What the task asks:
Skip every picture, then write out exactly the lines of the listing below from the line that contains "(0.00 s to 0.90 s)" through the final line.

___ Source material ___

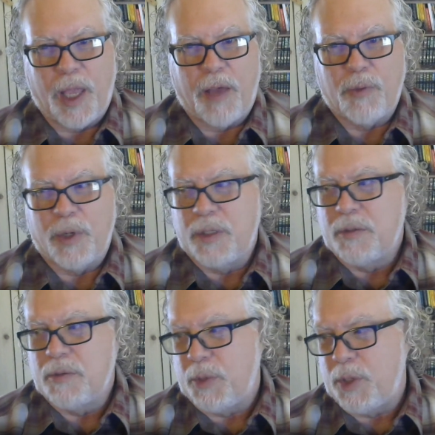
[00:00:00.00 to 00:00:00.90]
have
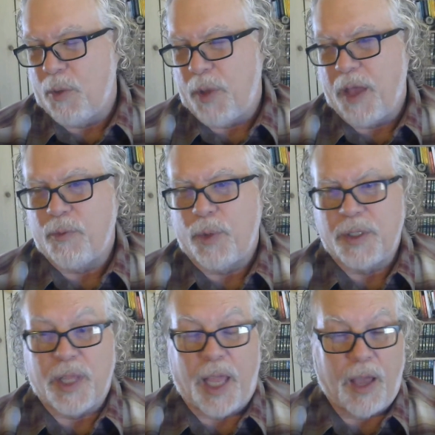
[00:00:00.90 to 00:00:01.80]
one. We don't have one.
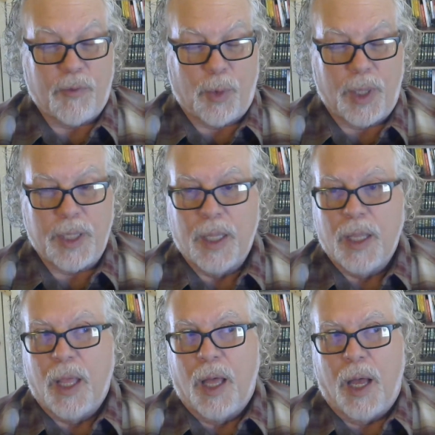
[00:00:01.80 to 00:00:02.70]
Do they have one?
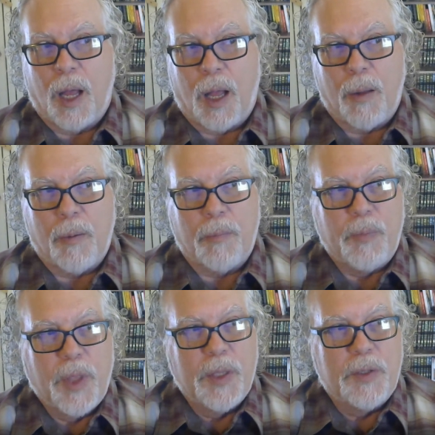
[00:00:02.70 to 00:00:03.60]

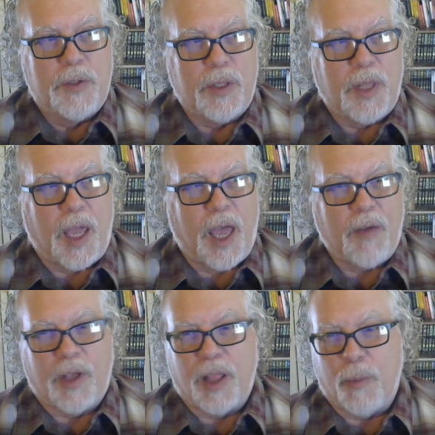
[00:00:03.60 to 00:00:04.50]
Do they
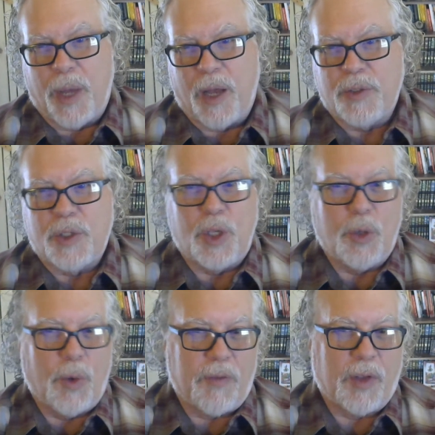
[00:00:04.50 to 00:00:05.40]
have a clubhouse? Do
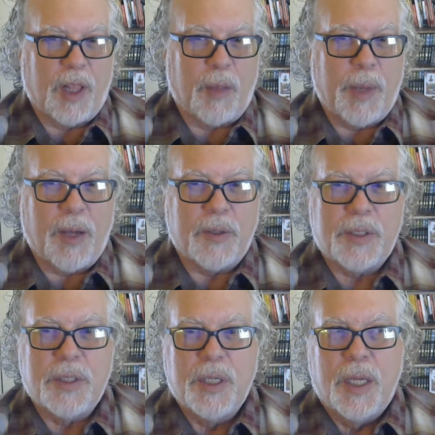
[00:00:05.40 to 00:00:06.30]
you have a
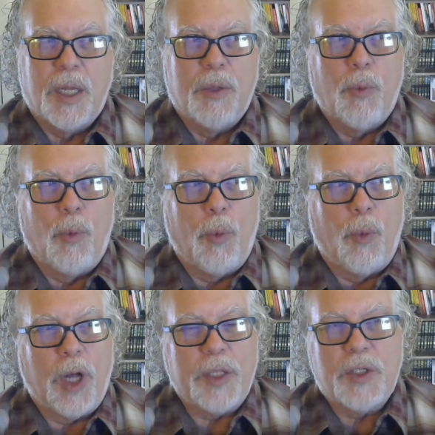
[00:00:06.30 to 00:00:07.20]
clubhouse?
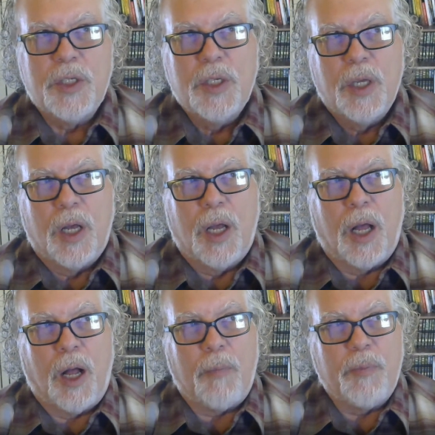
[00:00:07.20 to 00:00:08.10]
What?
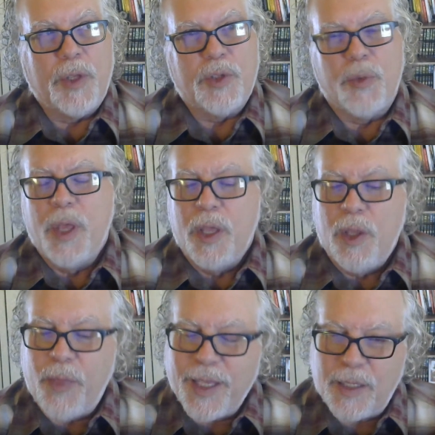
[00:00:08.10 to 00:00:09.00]
So
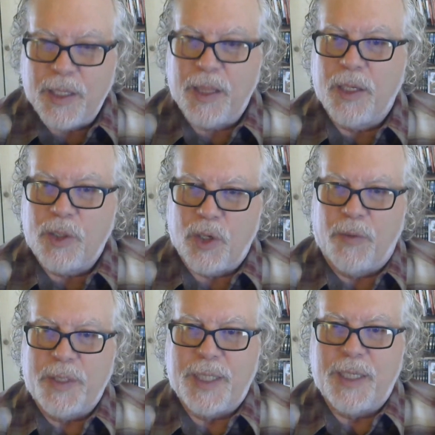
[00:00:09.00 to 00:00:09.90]
that's the
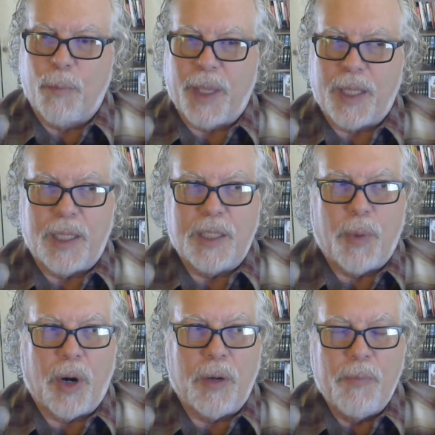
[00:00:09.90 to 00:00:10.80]
services amenities
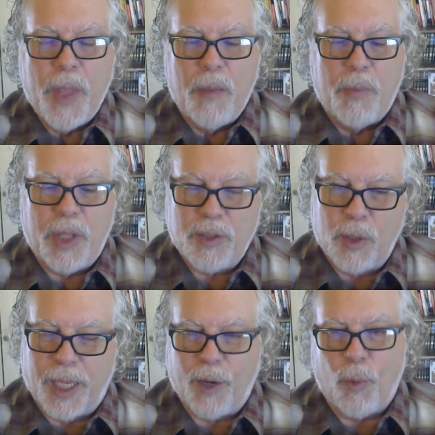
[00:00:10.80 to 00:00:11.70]
part. But also
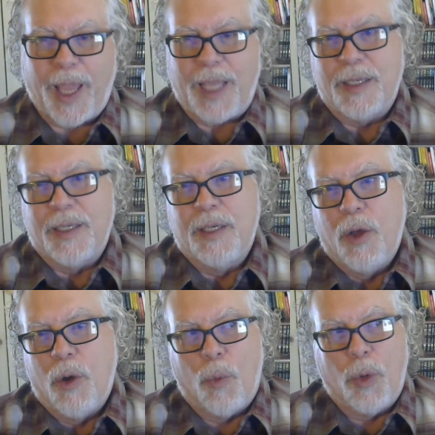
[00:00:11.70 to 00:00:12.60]
look at rate.
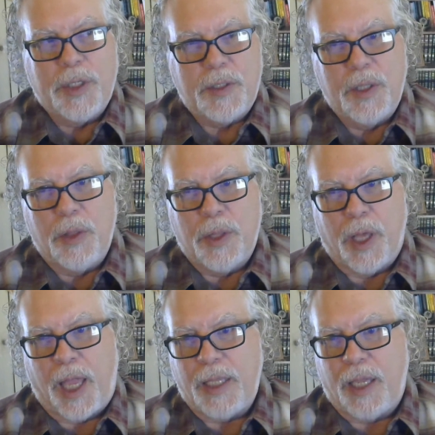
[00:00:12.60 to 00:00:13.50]
What's the
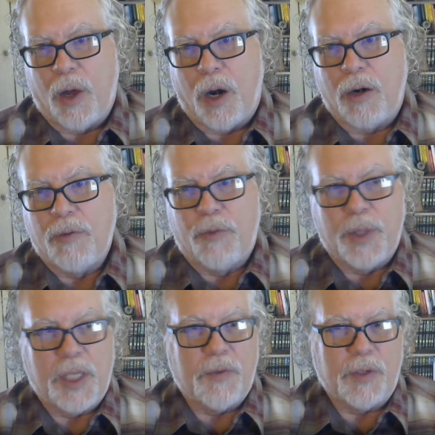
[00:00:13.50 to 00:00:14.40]
ADR for
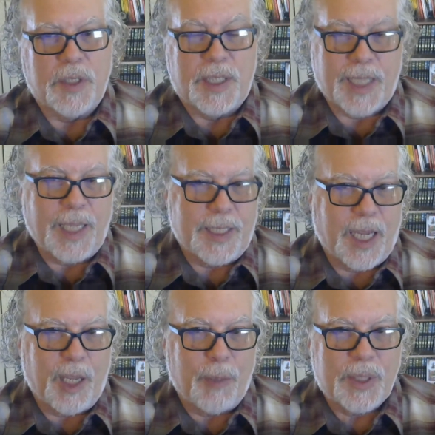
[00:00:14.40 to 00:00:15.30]
the different site
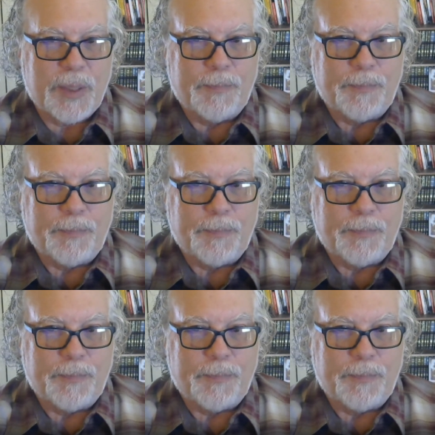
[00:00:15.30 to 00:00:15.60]
types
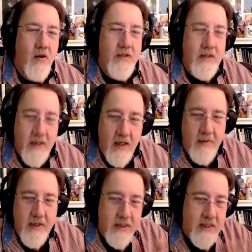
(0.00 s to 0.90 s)
is this going to
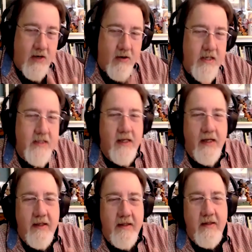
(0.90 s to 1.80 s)
be a series
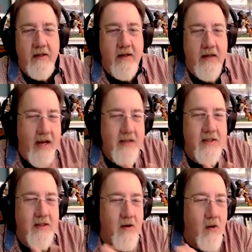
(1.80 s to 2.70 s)
like the case
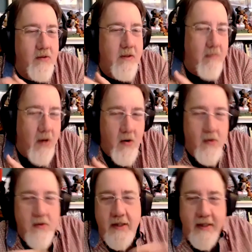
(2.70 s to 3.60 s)
of the golden
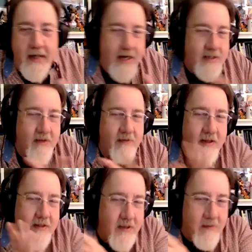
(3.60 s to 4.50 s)
bone and a case of
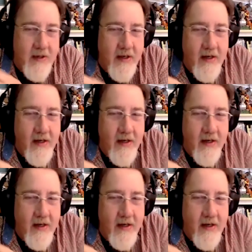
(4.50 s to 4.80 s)
the something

___

Answer section:
(0.00 s to 0.90 s)
is this going to
(0.90 s to 1.80 s)
be a series
(1.80 s to 2.70 s)
like the case
(2.70 s to 3.60 s)
of the golden
(3.60 s to 4.50 s)
bone and a case of
(4.50 s to 4.80 s)
the something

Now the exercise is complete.